Emin Ali Bedir Khan demanded his resignation from his post as a representative of the Kurds to which he then also agreed to.

== Leader of the Kurdish nation in exile (1920–1951) ==
After the failure of the Kurdish movement to achieve autonomy or independence for Kurdistan, Sherif Pasha remained in exile until his death. He moved to Cairo, where he had a property, which he received through the marriage with a member of the Khedivian family, Emine Halim, an aunt to King Faruk. In 1927 his daughter Melek Hanim was born in Monticiano, Siena.
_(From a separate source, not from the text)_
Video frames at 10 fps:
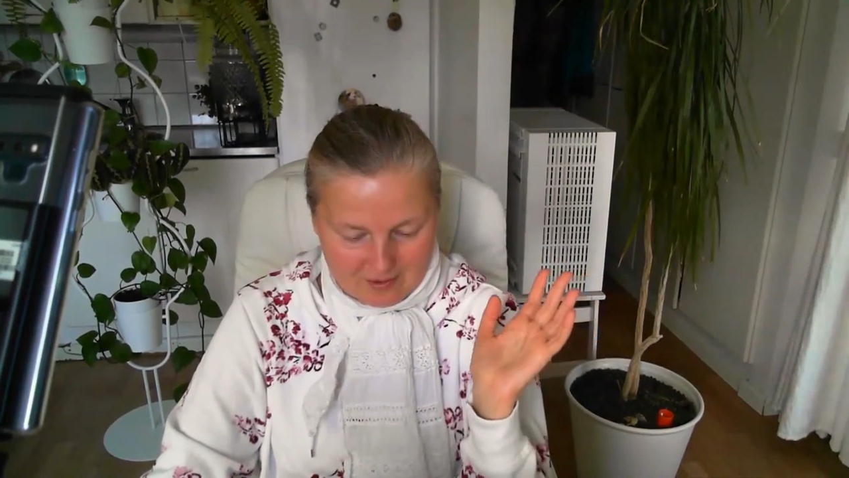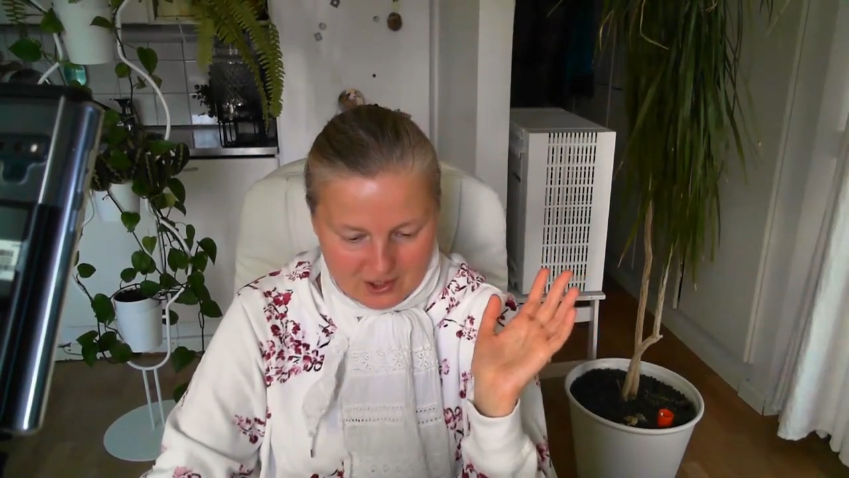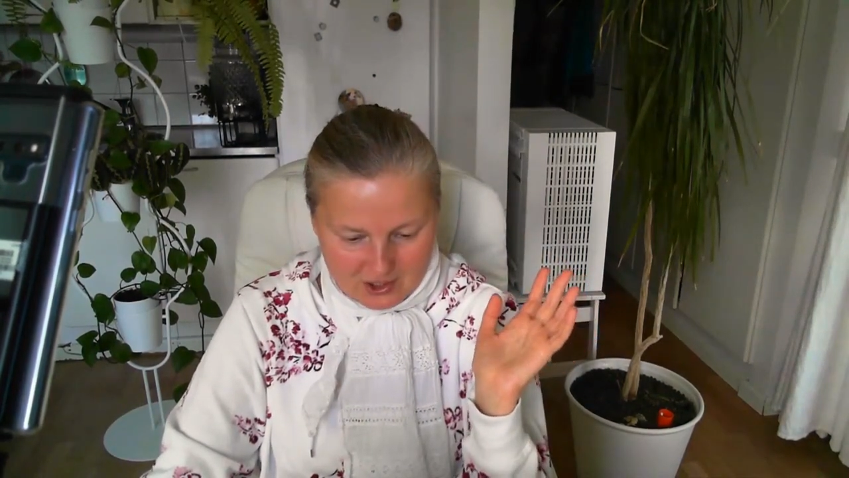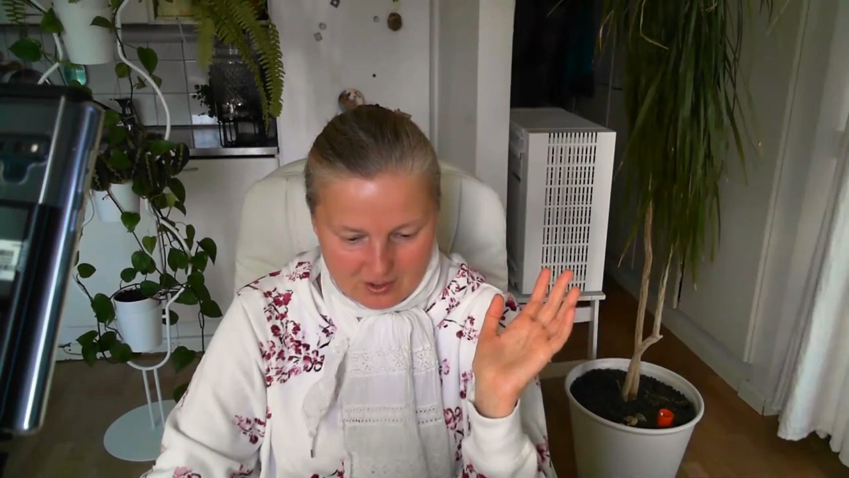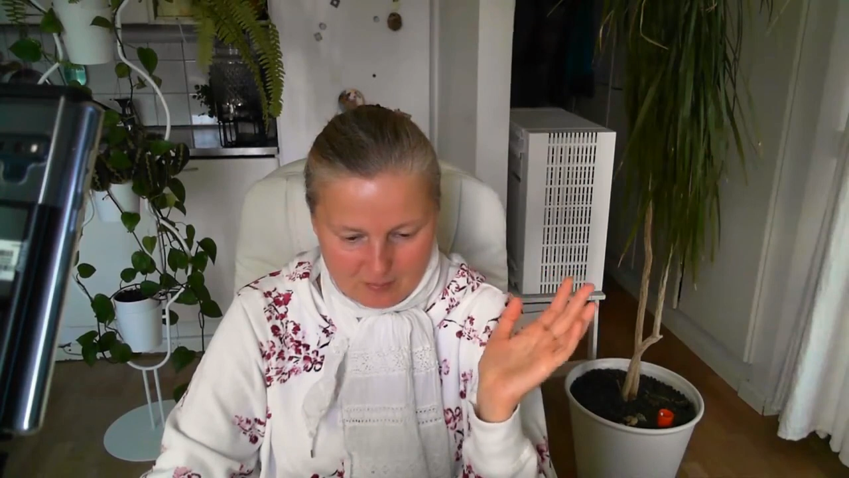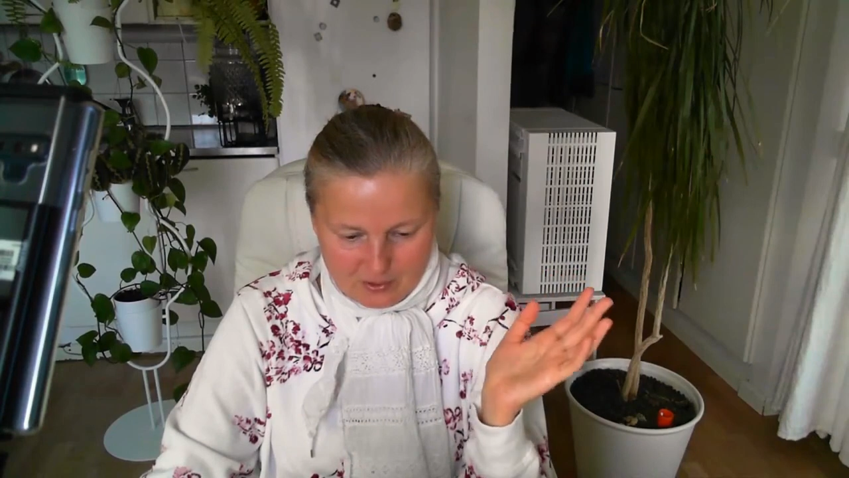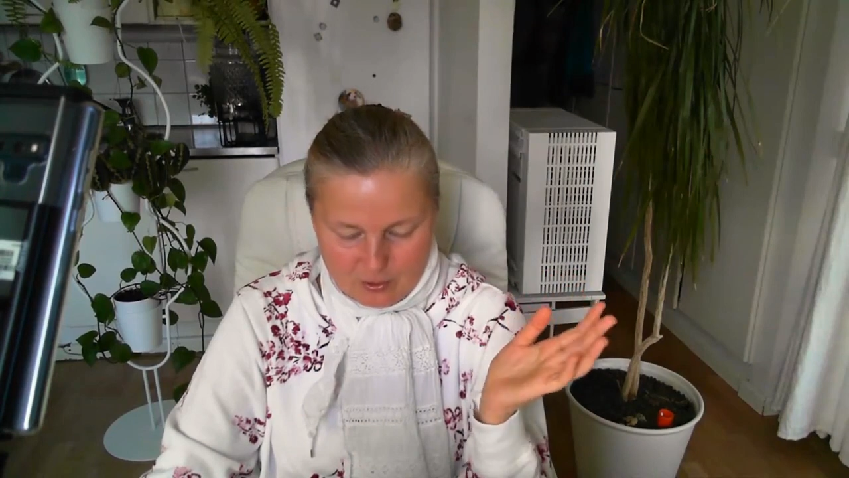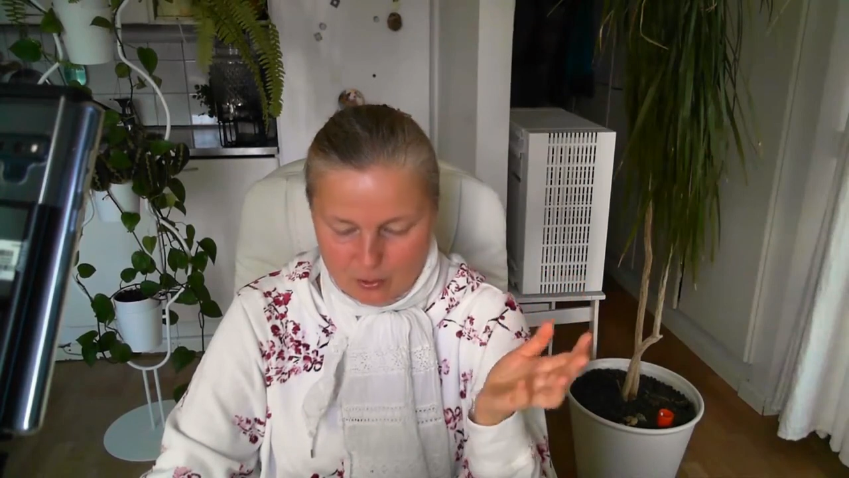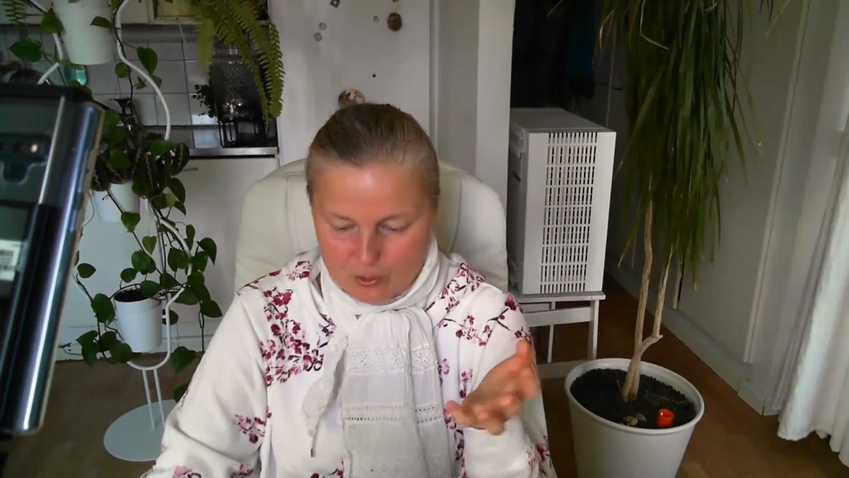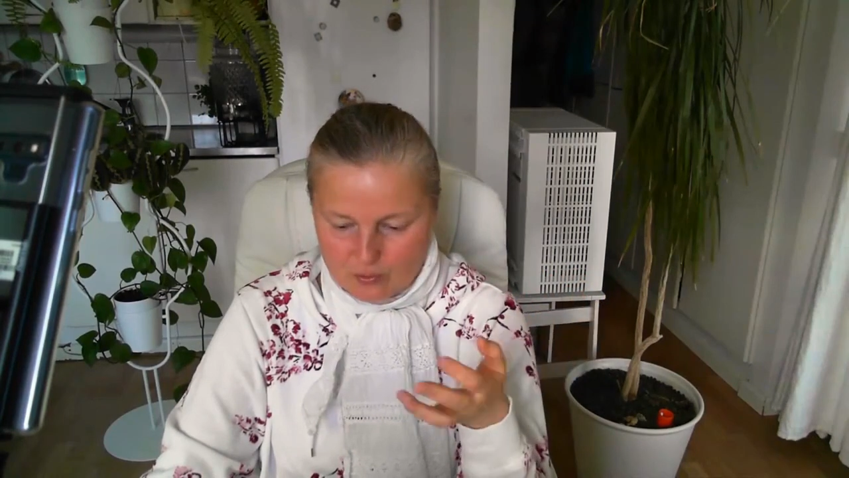вещи и
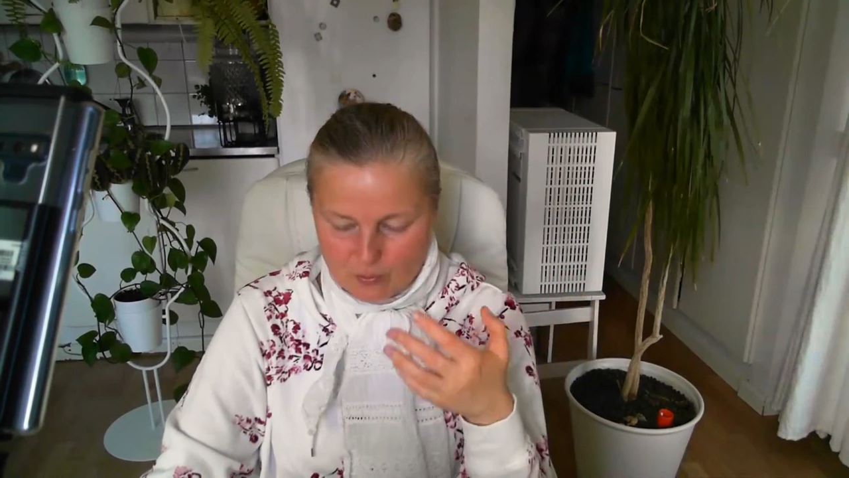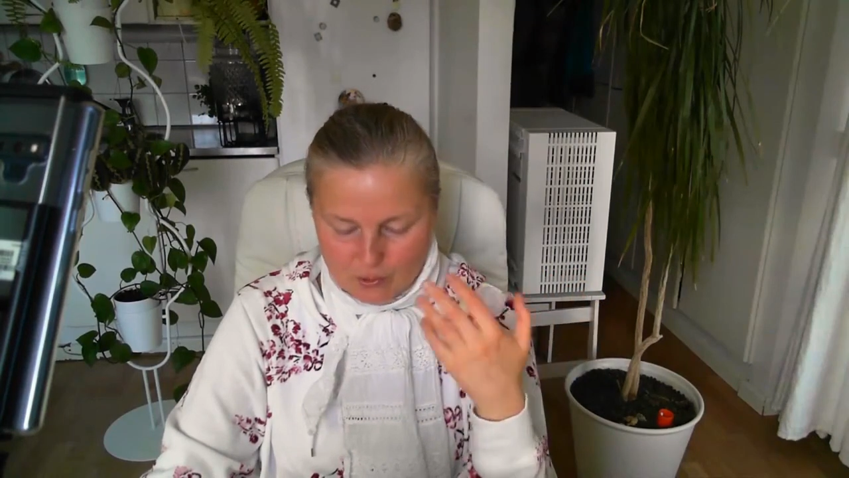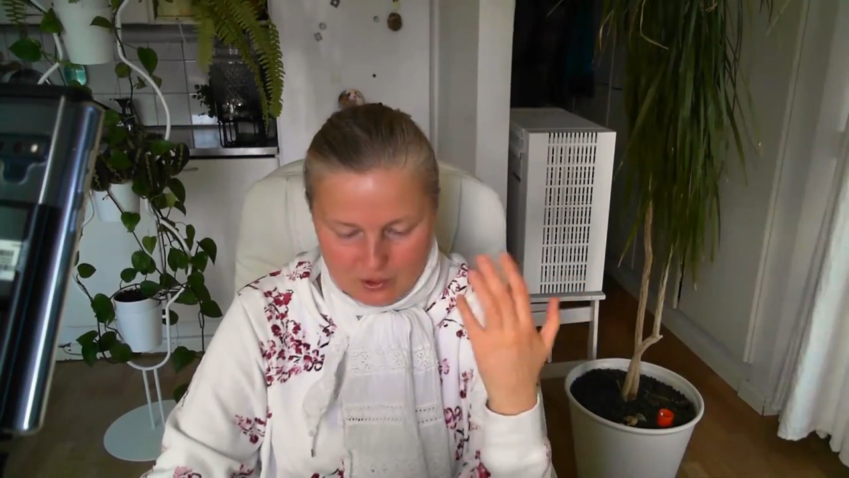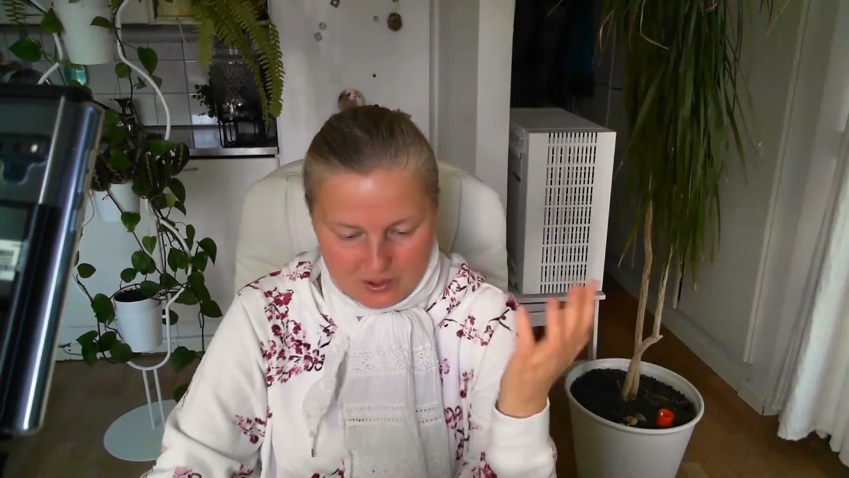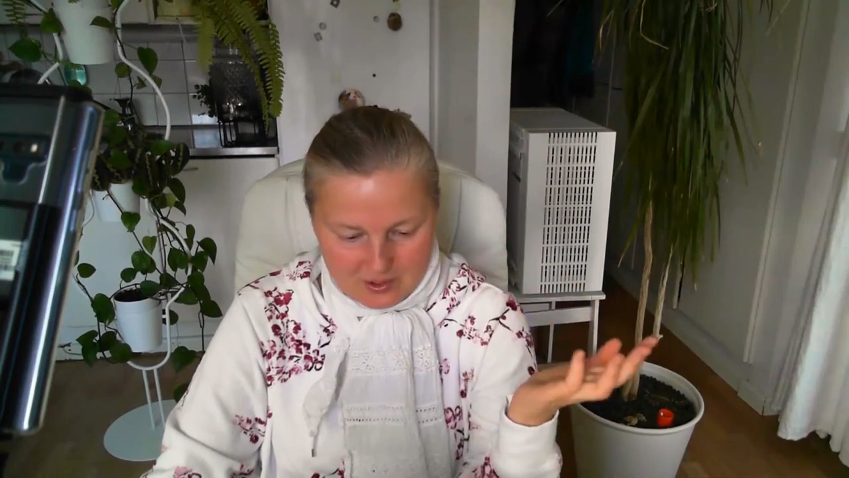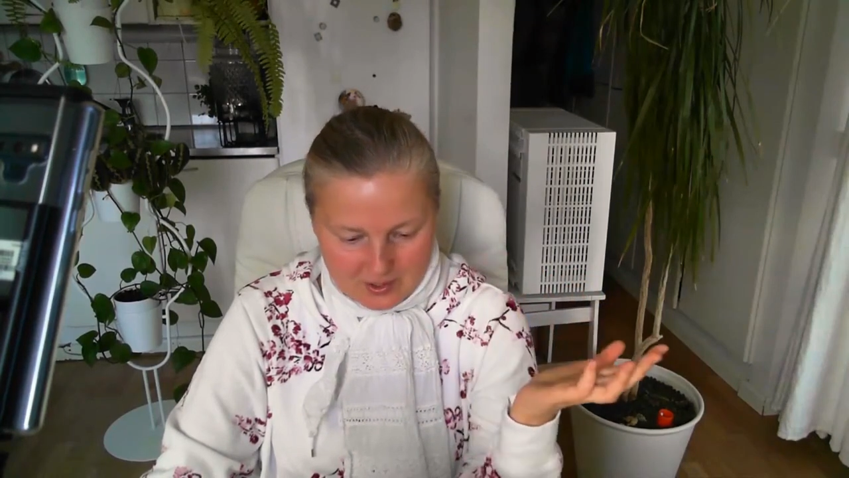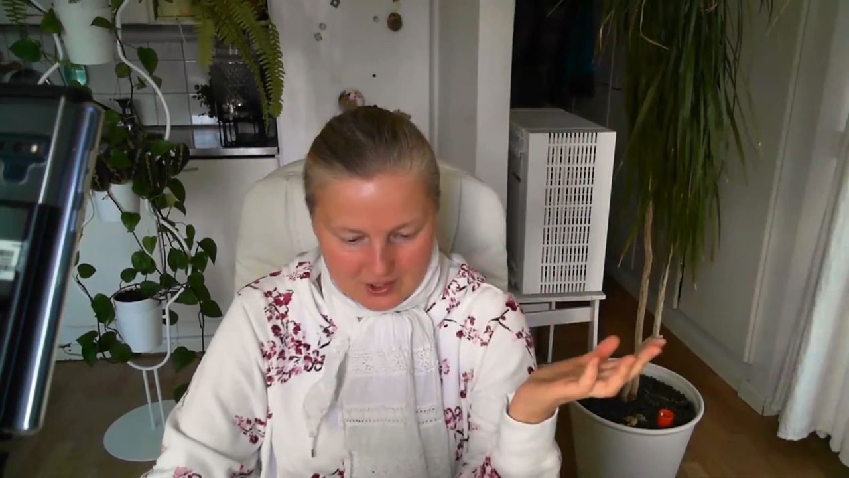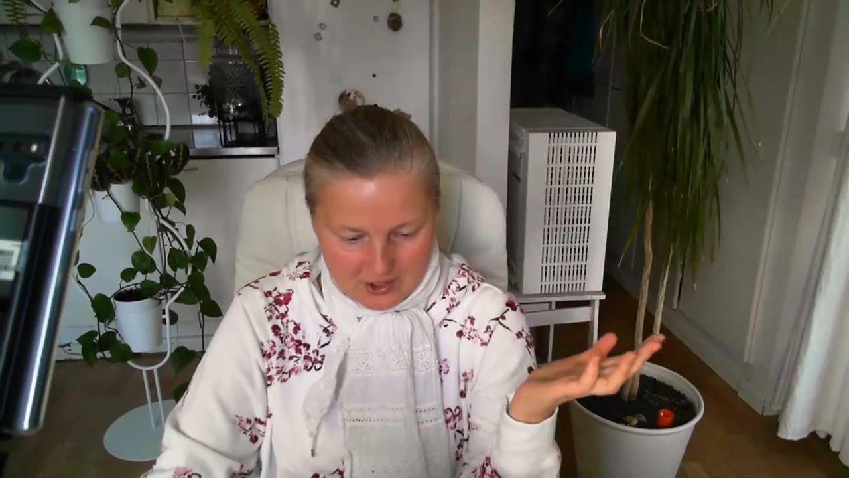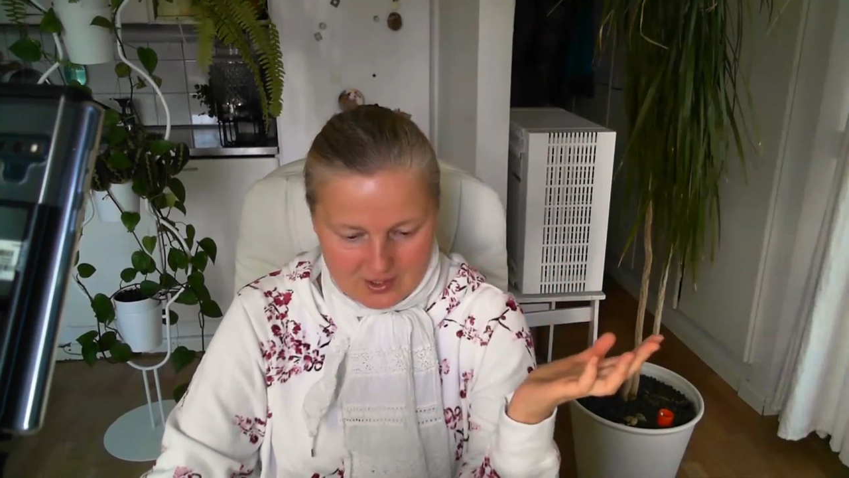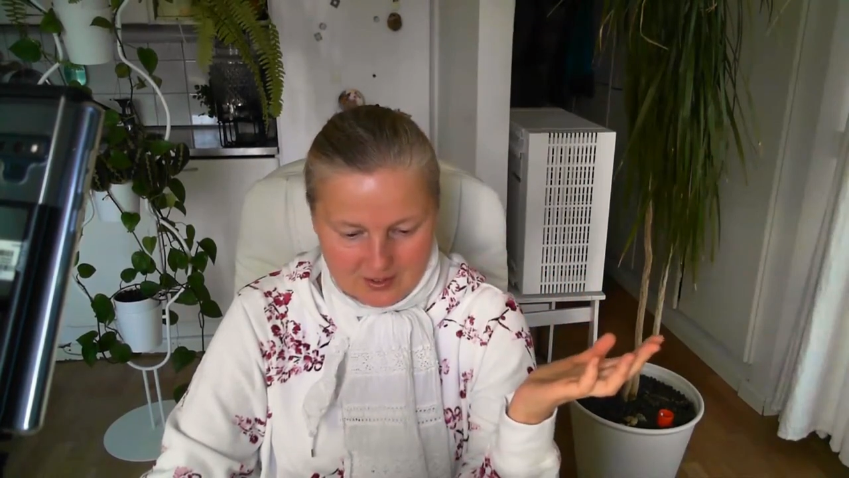построить свою жизнь иначе,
In the mid-1930s he lived in Monte Carlo, from where he attempted to gain support for the Kurdish cause from Benito Mussolini. He continued to lobby for an independent Kurdistan, during World War II he was in contact with British, Italian and German governments.

== Death and legacy ==
Sherif died of a heart attack on 22 December 1951 in his last place of exile Catanzaro, Calabria, Italy. He is known as the father of the Kurdish nation and his hand drawn map of Kurdistan presented to the Paris Peace Conference (1919–1920) adorns walls in Kurdish homes and is studied in textbooks by Kurd across the world.